# Problem details
Give the entries back exactly as they stand, but without pictures.
-- Material provided follows --
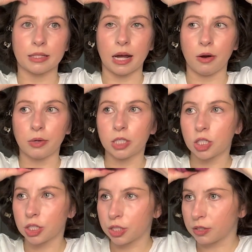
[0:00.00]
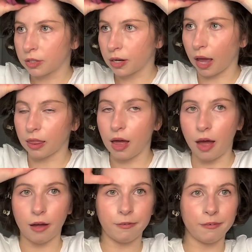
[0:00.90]
now, which I
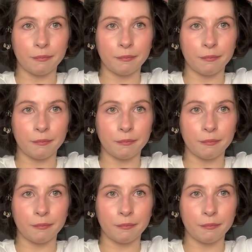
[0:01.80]
love,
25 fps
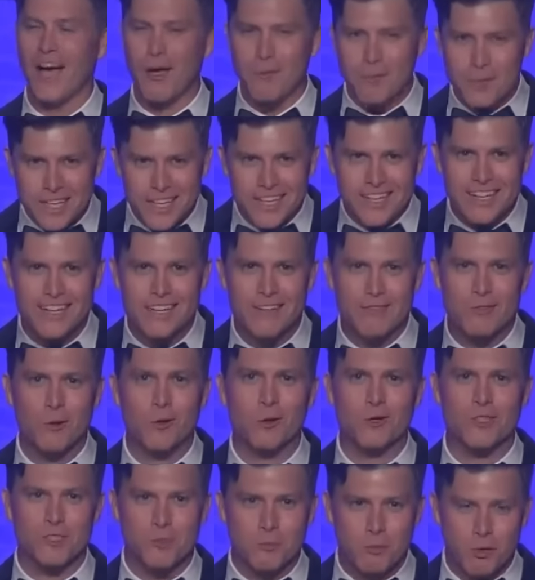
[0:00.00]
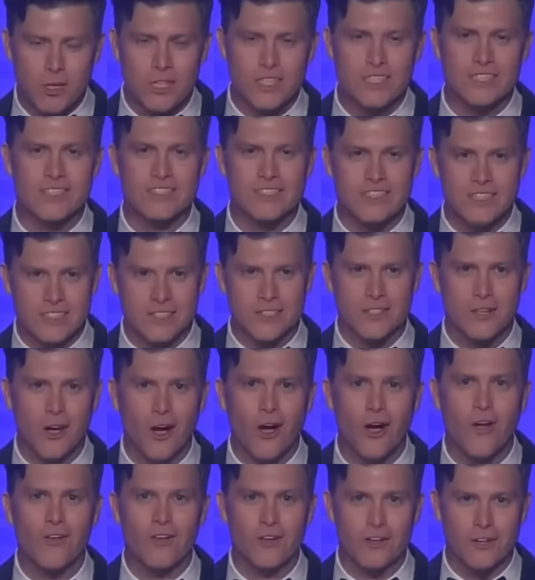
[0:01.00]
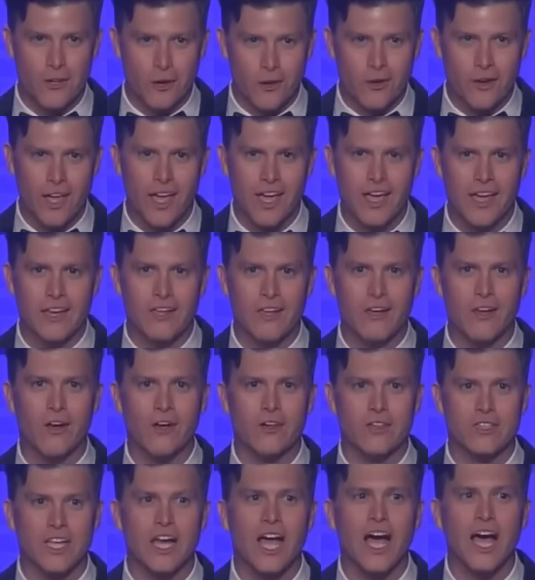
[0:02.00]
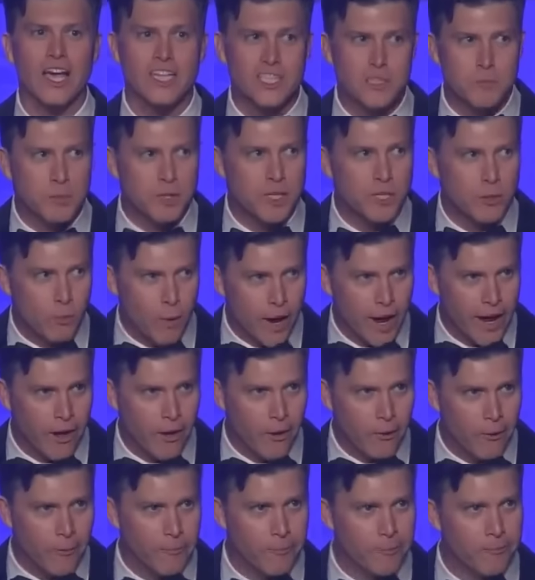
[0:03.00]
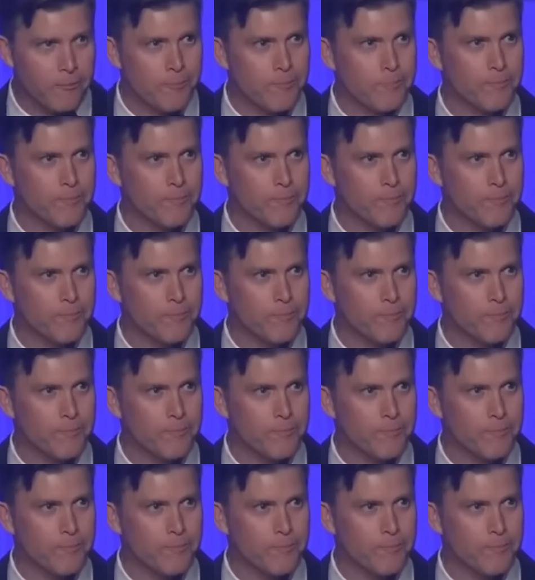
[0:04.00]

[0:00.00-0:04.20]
I'm kidding, of course. The president doesn't call it cocaine. He calls it high-speed rail.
-- Material provided concluded --
# Response to this exercise
[0:00.00]
[0:00.90]
now, which I
[0:01.80]
love,
25 fps
[0:00.00]
[0:01.00]
[0:02.00]
[0:03.00]
[0:04.00]

[0:00.00-0:04.20]
I'm kidding, of course. The president doesn't call it cocaine. He calls it high-speed rail.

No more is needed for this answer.